- **PROBLEM TO WORK ON**
The reply is a verbatim copy of the listing below with its images dropped.

- **RECORDS PROVIDED**
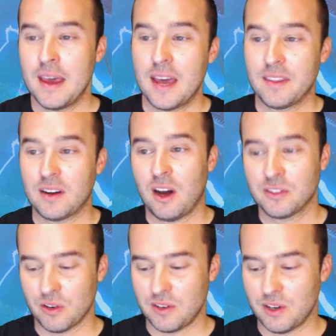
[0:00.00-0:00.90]
And then
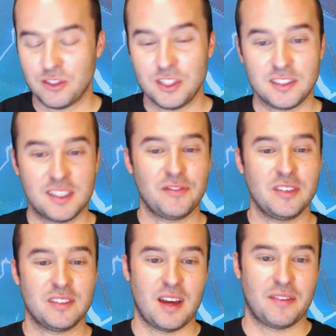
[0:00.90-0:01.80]
also, just different
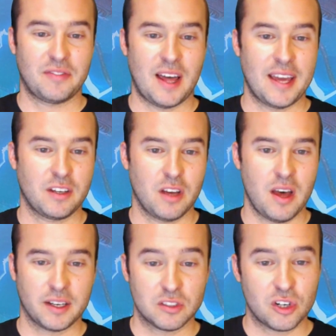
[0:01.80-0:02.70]
stuff like
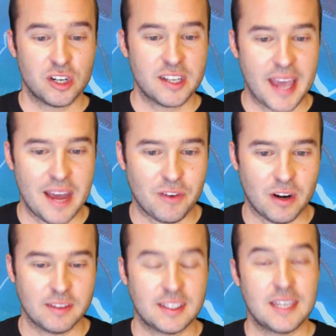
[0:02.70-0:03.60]
Concerted
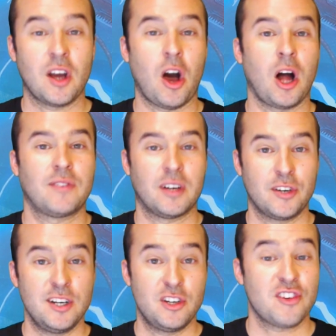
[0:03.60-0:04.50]
Effort, giving all of our
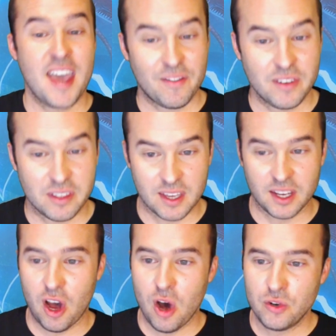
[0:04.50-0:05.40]
creatures everything.
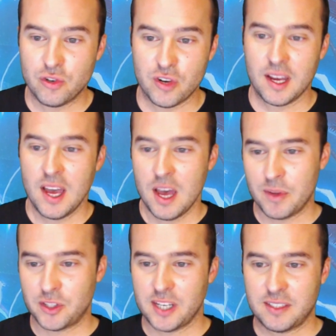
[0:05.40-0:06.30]
Odric,
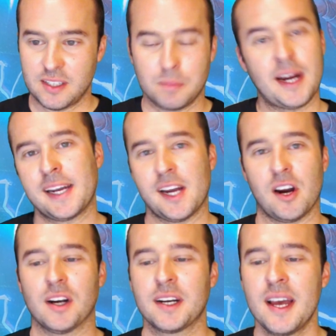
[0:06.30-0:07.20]
Majestic Matriarch.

- **YOUR SOLUTION**
[0:00.00-0:00.90]
And then
[0:00.90-0:01.80]
also, just different
[0:01.80-0:02.70]
stuff like
[0:02.70-0:03.60]
Concerted
[0:03.60-0:04.50]
Effort, giving all of our
[0:04.50-0:05.40]
creatures everything.
[0:05.40-0:06.30]
Odric,
[0:06.30-0:07.20]
Majestic Matriarch.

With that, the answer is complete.